- _Instructions for the task_
Repeat every record below exactly, leaving out the pictures.

Extracted data entries
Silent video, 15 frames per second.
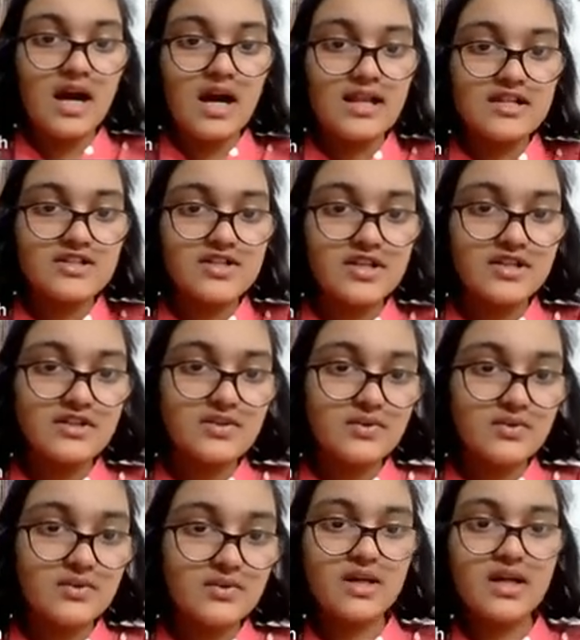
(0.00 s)
I'll share the
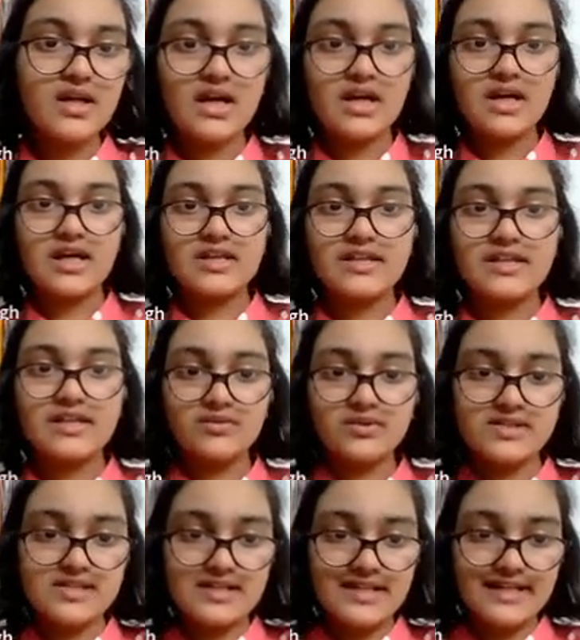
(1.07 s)
code in the
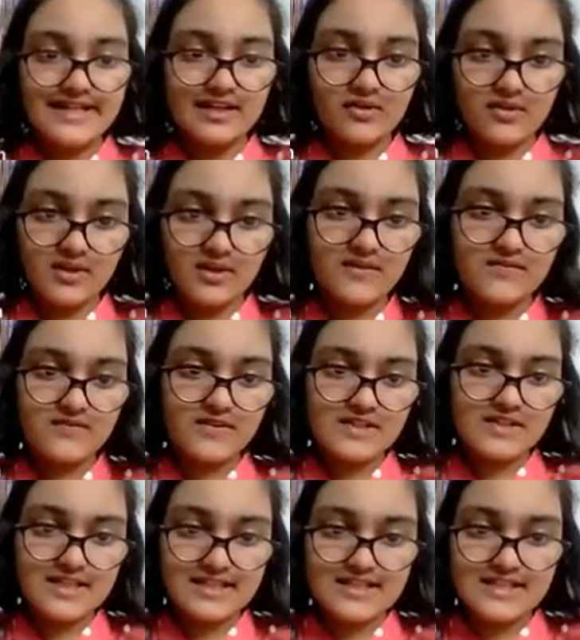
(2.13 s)
notes later on.
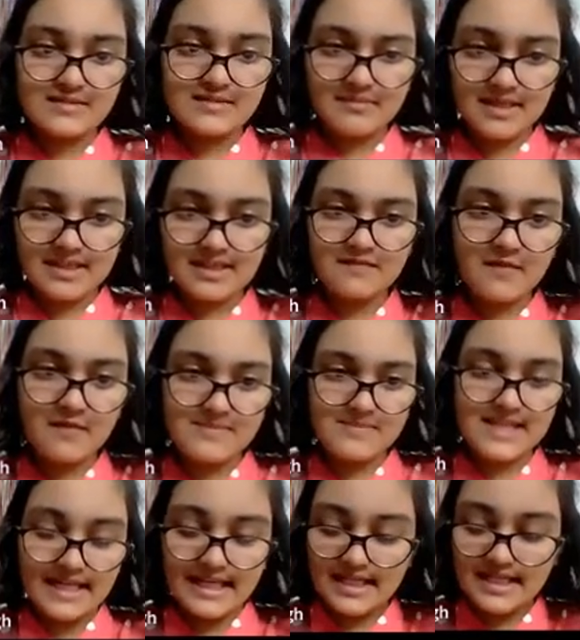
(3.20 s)
First, let's make the
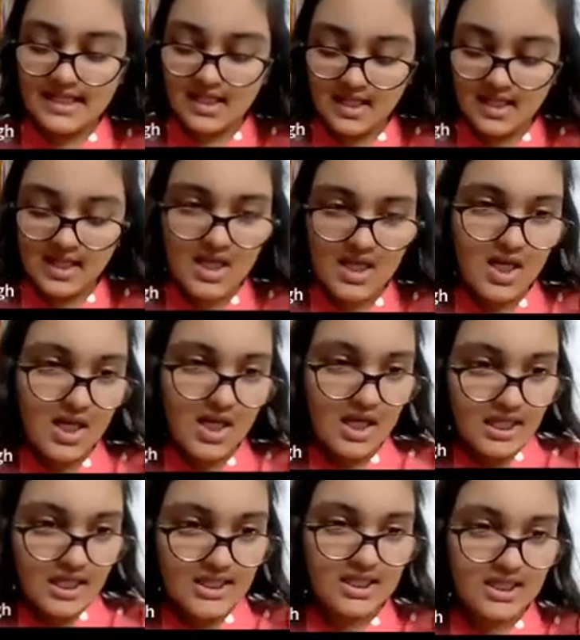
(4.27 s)
website
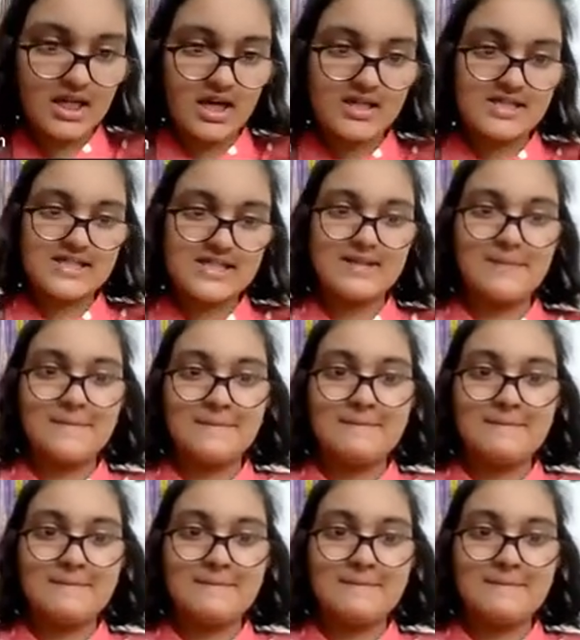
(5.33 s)
in the class.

- _Answer section_
Silent video, 15 frames per second.
(0.00 s)
I'll share the
(1.07 s)
code in the
(2.13 s)
notes later on.
(3.20 s)
First, let's make the
(4.27 s)
website
(5.33 s)
in the class.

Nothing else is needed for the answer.